Perhaps a weakness that could occur in a graphic designer’s education is a more dominant focus on the mainstream style/common experience and what has succeeded in the past. It is a very extroverted attention. If we are already connected with our individual expression this works out well. I wouldn’t draw a line between the creative development, capacity, or process of a designer and anyone else. But if we are out of touch with our individuality it makes it pretty tricky to bring it to our work (in any field) and discover something new; we may default to constant revision of past ideas (not that there is anything wrong with this). New York-based Austrian graphic designer, storyteller, and typographer Stefan Sagmeister once said:
“If you want to communicate something, you’d better make sure that your design piece is well-dressed and that its teeth are fixed. At the same time, I still believe that if it is only stylistically great and it has nothing to say, it still is not going to make a lasting impression on anybody.”

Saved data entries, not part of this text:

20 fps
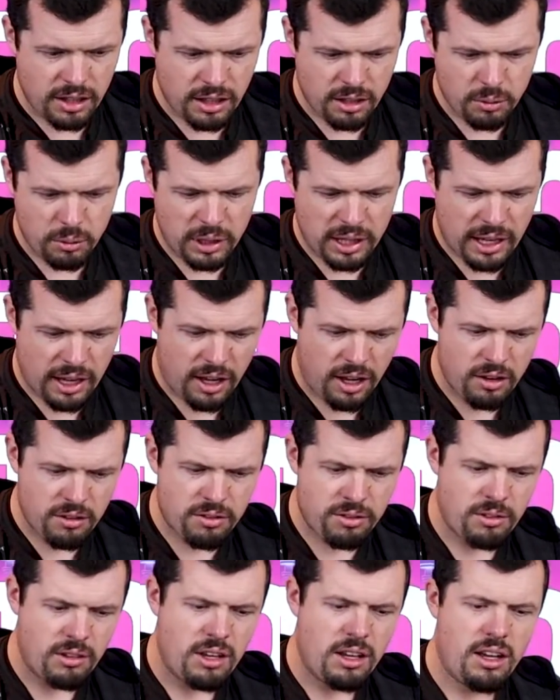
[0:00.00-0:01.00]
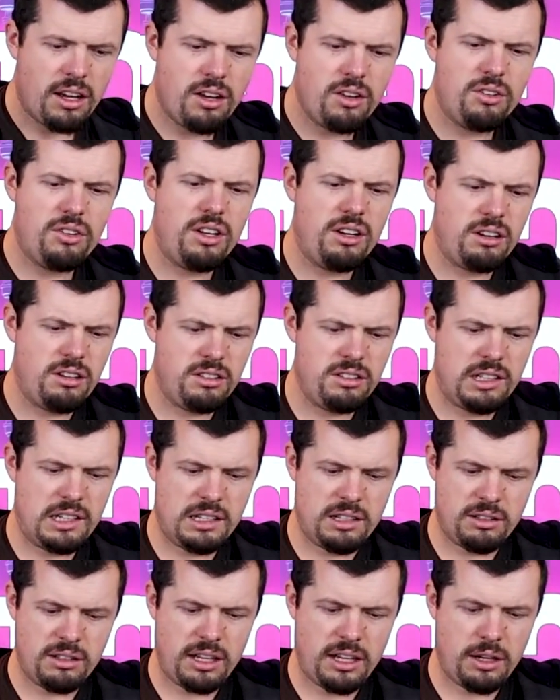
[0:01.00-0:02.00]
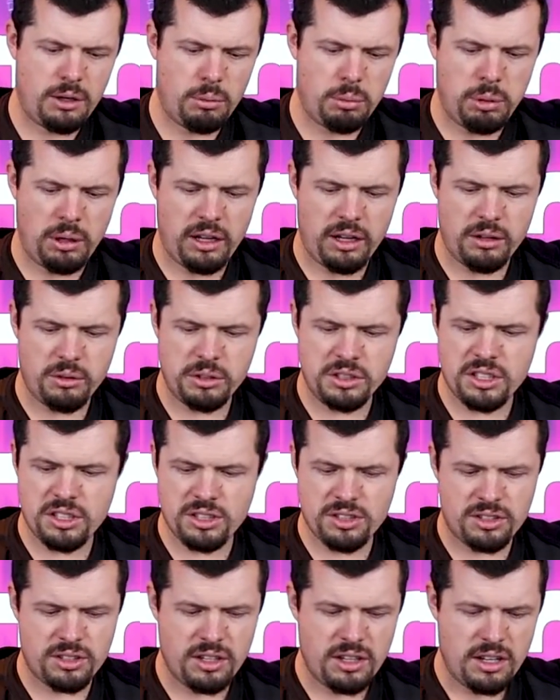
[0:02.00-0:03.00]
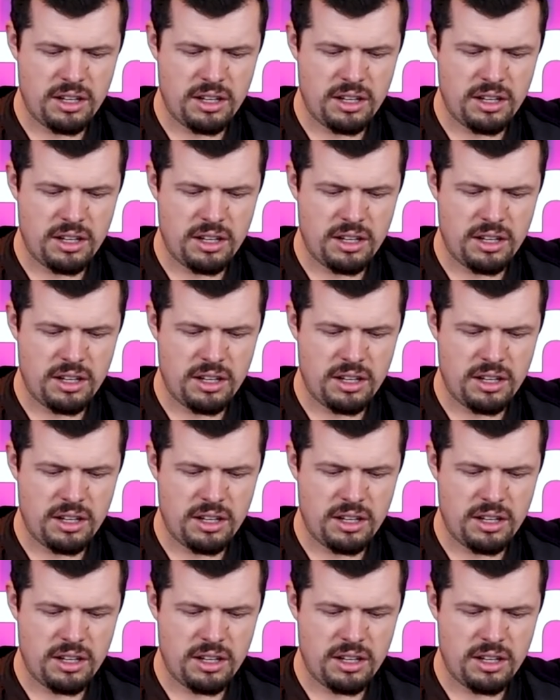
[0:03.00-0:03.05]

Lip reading: here we have their own little kettle plug, which is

As far as lasting impressions go, Sagmeister once made his own body into a poster for an American Institute of Graphic Arts conference by having an assistant carve the text details of an event with an X-ACTO knife into his flesh. When asked about it he said, “We probably could have Photoshoped that AIGA Detroit poster, rather than cutting the type in my skin. I think the results are more authentic and the process more interesting (and painful)”. Just one extreme example of individual expression in typography.
Within the design field it is also possible to impose our individual taste and sensibilities without enough consideration of the response and well-being of the general public, and this could result in a myriad of negative effects or damaging lasting impressions (like the inhumane design of high-rise public housing a.k.a. ‘the projects’).

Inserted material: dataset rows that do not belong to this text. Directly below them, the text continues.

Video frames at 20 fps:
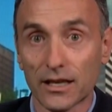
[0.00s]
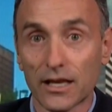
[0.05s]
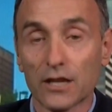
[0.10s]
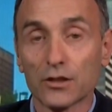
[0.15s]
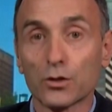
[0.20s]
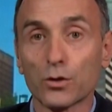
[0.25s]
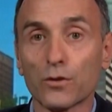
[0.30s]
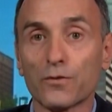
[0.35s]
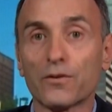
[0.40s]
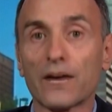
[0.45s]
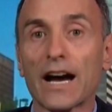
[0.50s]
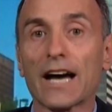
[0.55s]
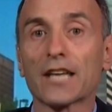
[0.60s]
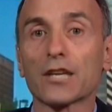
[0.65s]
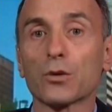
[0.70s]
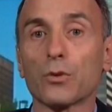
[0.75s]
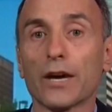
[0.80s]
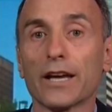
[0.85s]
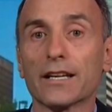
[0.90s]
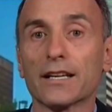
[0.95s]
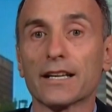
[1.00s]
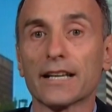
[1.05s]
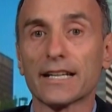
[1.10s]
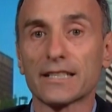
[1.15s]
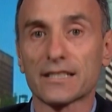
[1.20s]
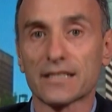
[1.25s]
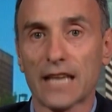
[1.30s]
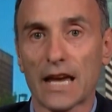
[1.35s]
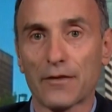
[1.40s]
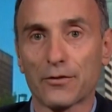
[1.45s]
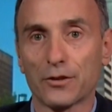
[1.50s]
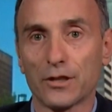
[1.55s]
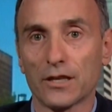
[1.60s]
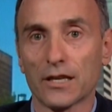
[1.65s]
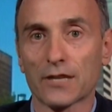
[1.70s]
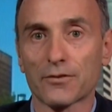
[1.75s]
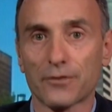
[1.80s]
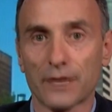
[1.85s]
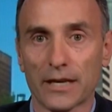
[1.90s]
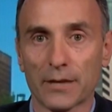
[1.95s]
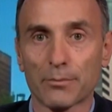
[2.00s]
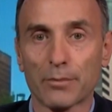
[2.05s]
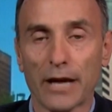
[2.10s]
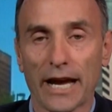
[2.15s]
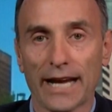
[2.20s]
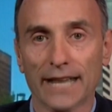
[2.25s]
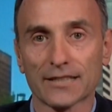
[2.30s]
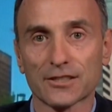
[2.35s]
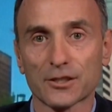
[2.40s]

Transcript: to evaluate its safety impacts.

But what if we’re not specializing in any particular field, are in the process of making a connection with our unique creative self and want to convey a personal message? That’s possible. But everyone receiving the same message? That’s a tall order and probably would involve more established knowledge. What may end up happening in message-driving work is that it will feel like a should to our audience. Have you ever watched film or episode of a lecture-vibe scene that shows people acting like actual zombies on their phones? Ugh. Who isn’t already aware of the doom of too much phone time? This kinda art feels like my dad standing in the doorway of my bedroom delivering some replay sermon. Who is a fan of being told what they already know? Who wants to feel judged by art? But this is only my take on it. That message could be brand new for some people; I bet there is someone out there watching a film right now who is just realizing—we’re like zombies on our phones!
The minute something works, it ceases to be interesting. As soon as you have spelled something out, you should set it aside.